#### [Records drawn from a dataset]
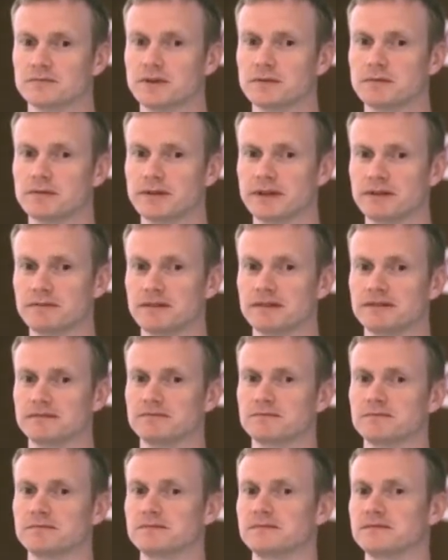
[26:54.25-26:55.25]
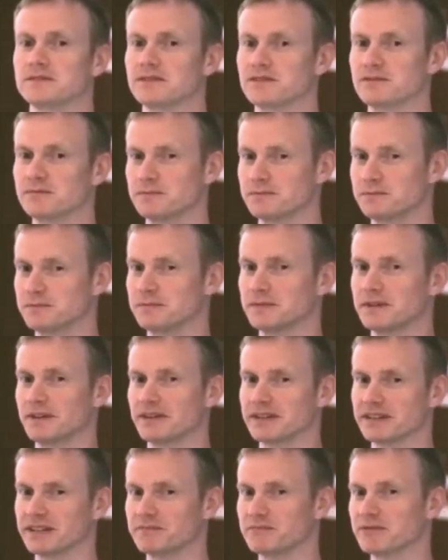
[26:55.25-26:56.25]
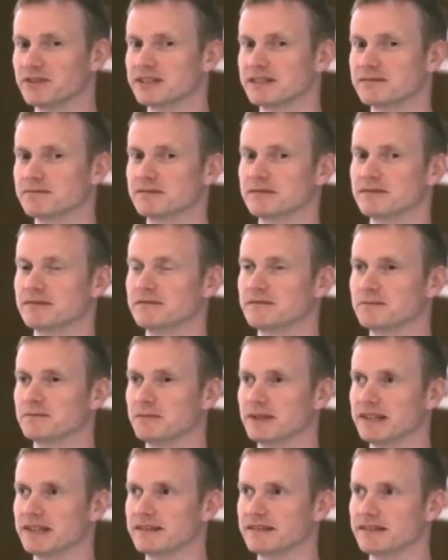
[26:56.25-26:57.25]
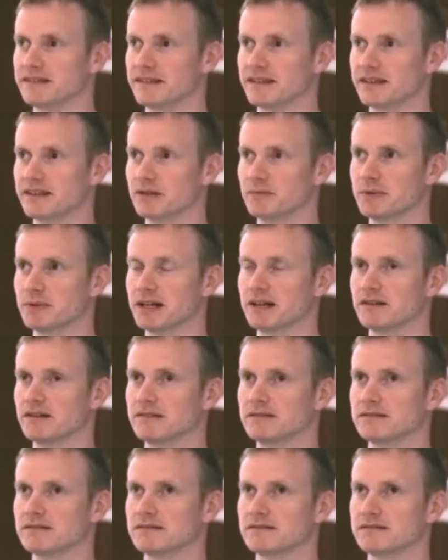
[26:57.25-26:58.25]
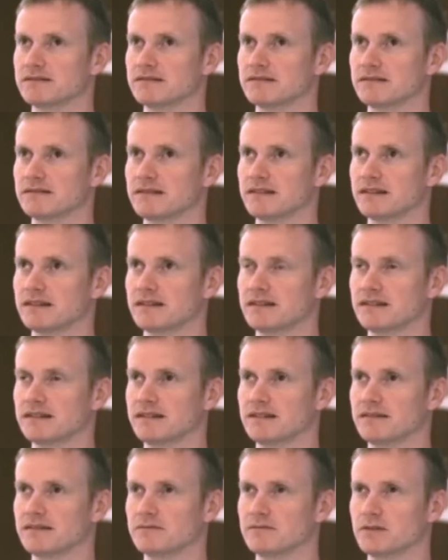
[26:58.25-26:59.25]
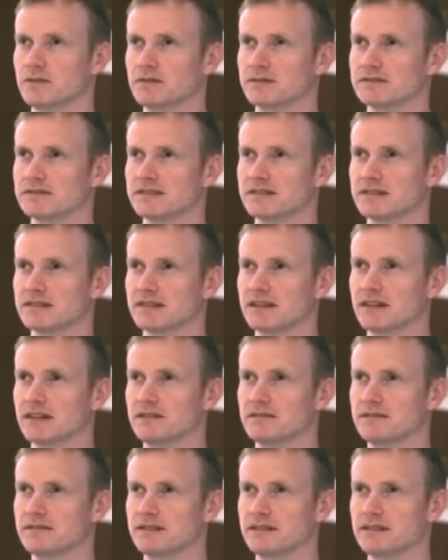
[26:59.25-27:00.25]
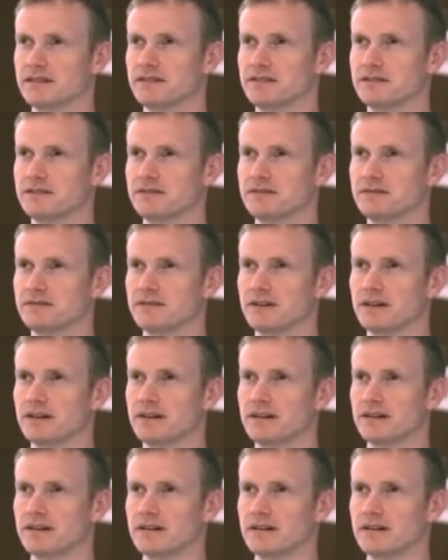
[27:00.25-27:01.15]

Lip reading: Probably one sort of guiding principle would be to think about what code that you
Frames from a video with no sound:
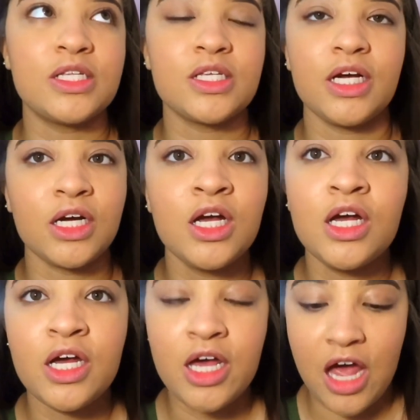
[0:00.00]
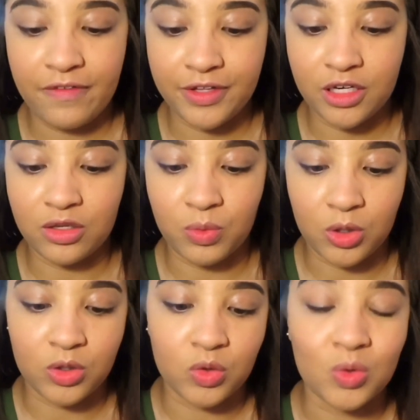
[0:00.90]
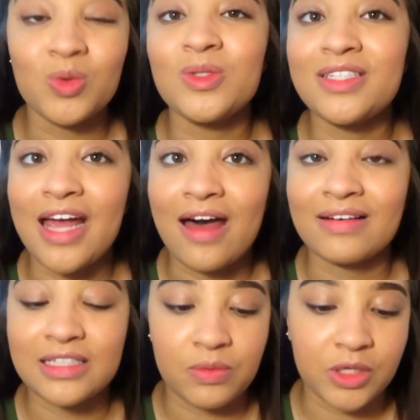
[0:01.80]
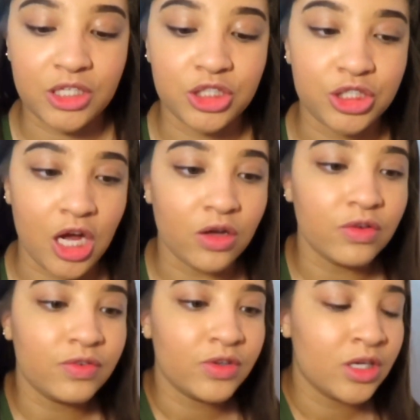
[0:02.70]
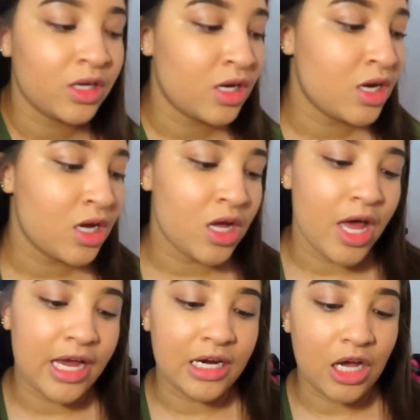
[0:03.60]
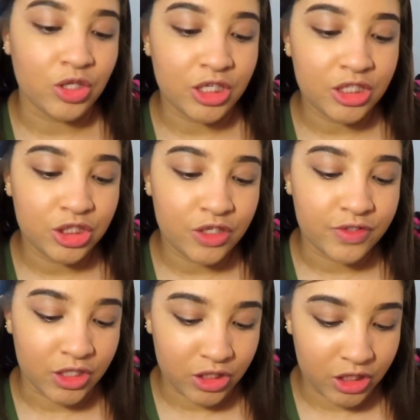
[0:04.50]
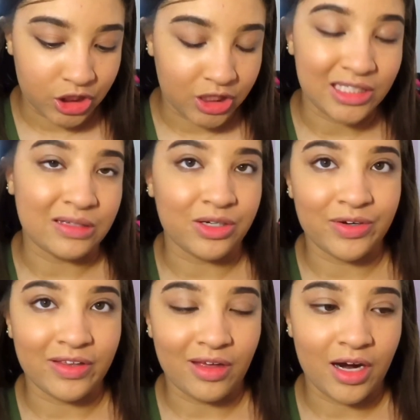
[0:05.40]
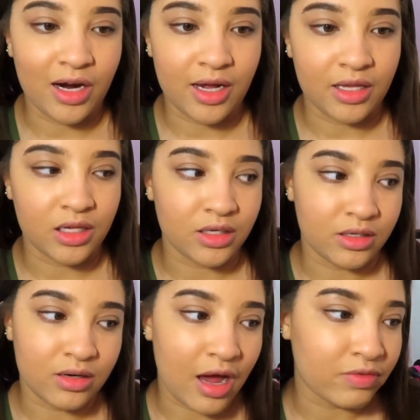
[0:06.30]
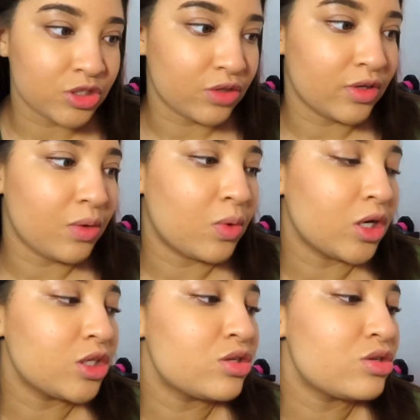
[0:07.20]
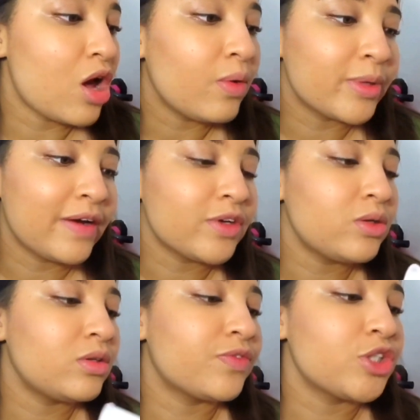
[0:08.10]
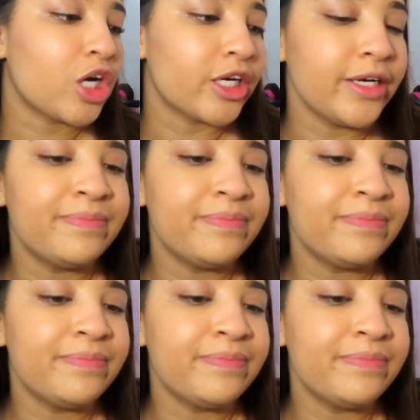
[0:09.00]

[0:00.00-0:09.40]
like everything in the world cools down because I want to get a shelf. And I looked at the shelves yesterday just because I was already there and they didn't have the shelf that I wanted. So I'm going to have to go to a different Target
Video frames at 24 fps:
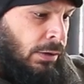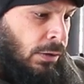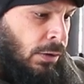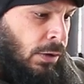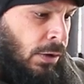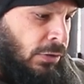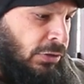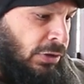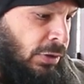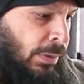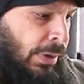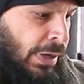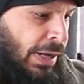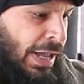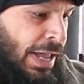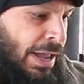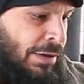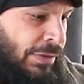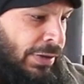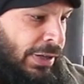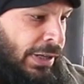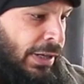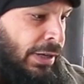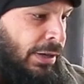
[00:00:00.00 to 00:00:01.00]
Also what I
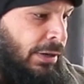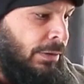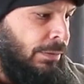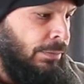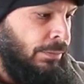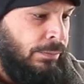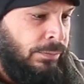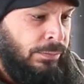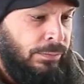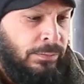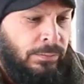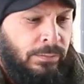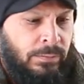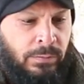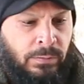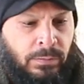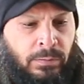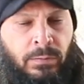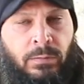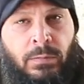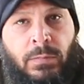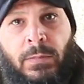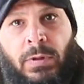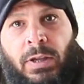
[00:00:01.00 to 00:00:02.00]
have in here
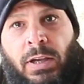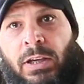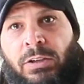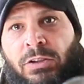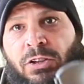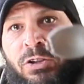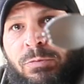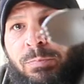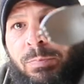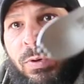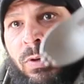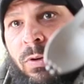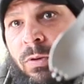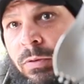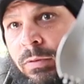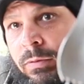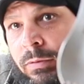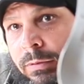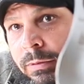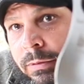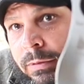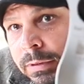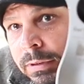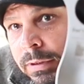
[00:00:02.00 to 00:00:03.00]
is a spoon,
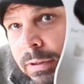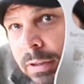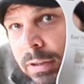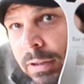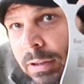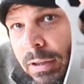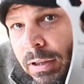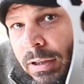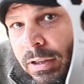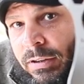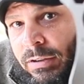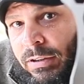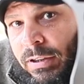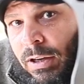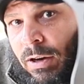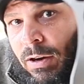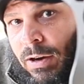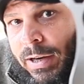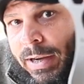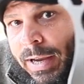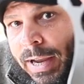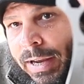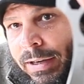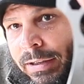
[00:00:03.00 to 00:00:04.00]
the
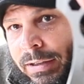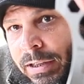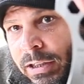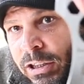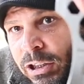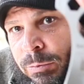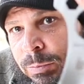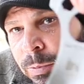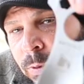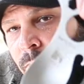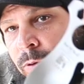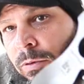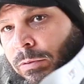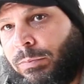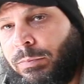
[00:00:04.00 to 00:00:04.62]
CRKT spoon.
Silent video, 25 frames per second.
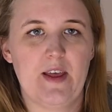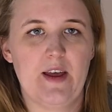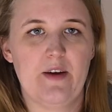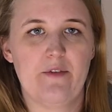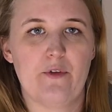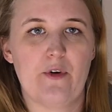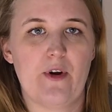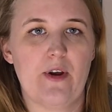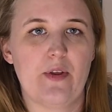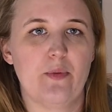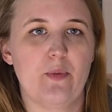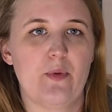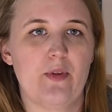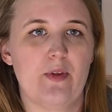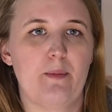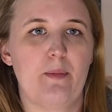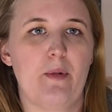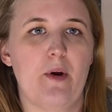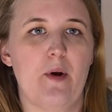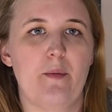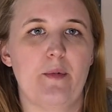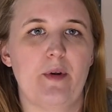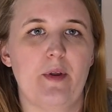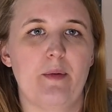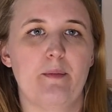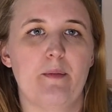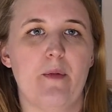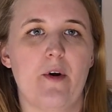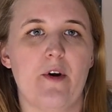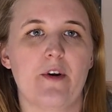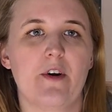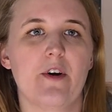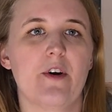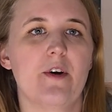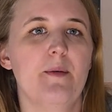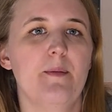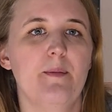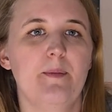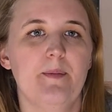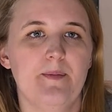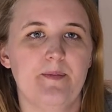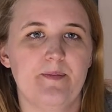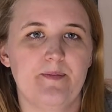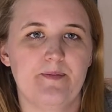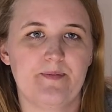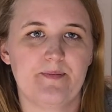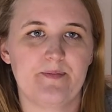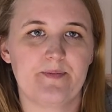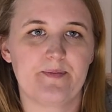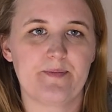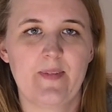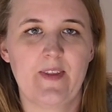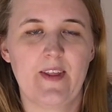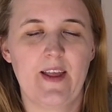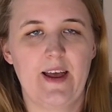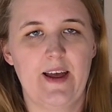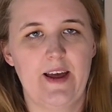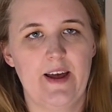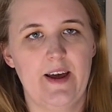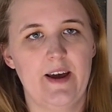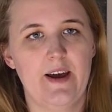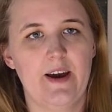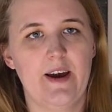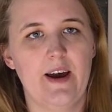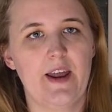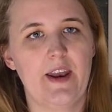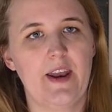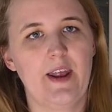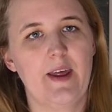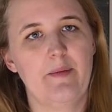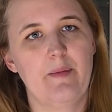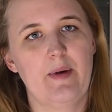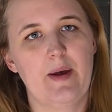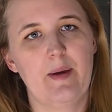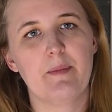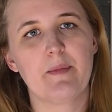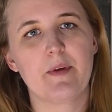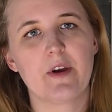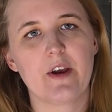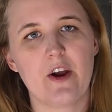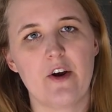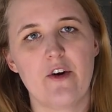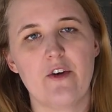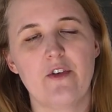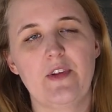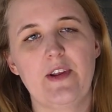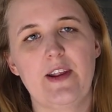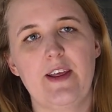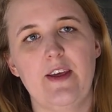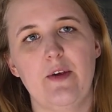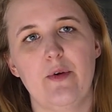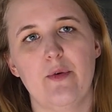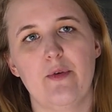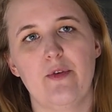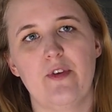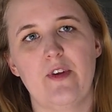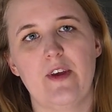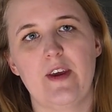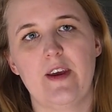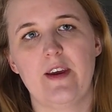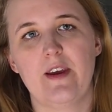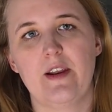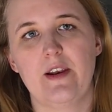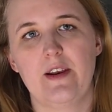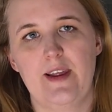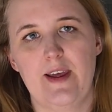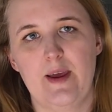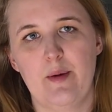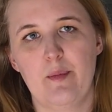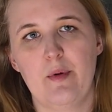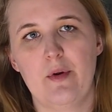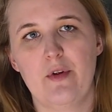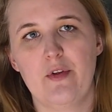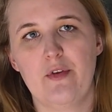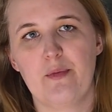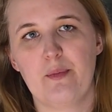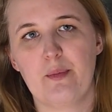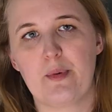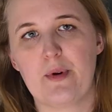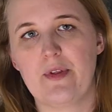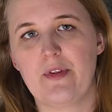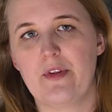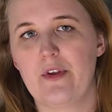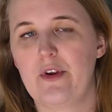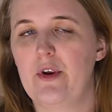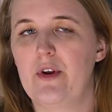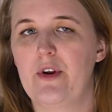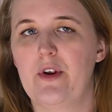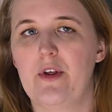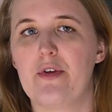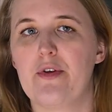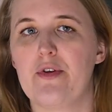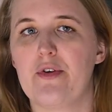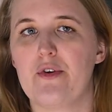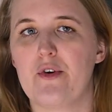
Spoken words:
and write with a permanent marker. And I'm currently using labels printed on a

#### [DIRECTIONS FOR THIS TASK]
Repeat exactly the lines above, from the line containing "[26:59.25-27:00.25]" through the last line of the records, inclusive; omit any pictures.

#### [EXPECTED ANSWER]
[26:59.25-27:00.25]
[27:00.25-27:01.15]

Lip reading: Probably one sort of guiding principle would be to think about what code that you
Frames from a video with no sound:
[0:00.00]
[0:00.90]
[0:01.80]
[0:02.70]
[0:03.60]
[0:04.50]
[0:05.40]
[0:06.30]
[0:07.20]
[0:08.10]
[0:09.00]

[0:00.00-0:09.40]
like everything in the world cools down because I want to get a shelf. And I looked at the shelves yesterday just because I was already there and they didn't have the shelf that I wanted. So I'm going to have to go to a different Target
Video frames at 24 fps:
[00:00:00.00 to 00:00:01.00]
Also what I
[00:00:01.00 to 00:00:02.00]
have in here
[00:00:02.00 to 00:00:03.00]
is a spoon,
[00:00:03.00 to 00:00:04.00]
the
[00:00:04.00 to 00:00:04.62]
CRKT spoon.
Silent video, 25 frames per second.
Spoken words:
and write with a permanent marker. And I'm currently using labels printed on a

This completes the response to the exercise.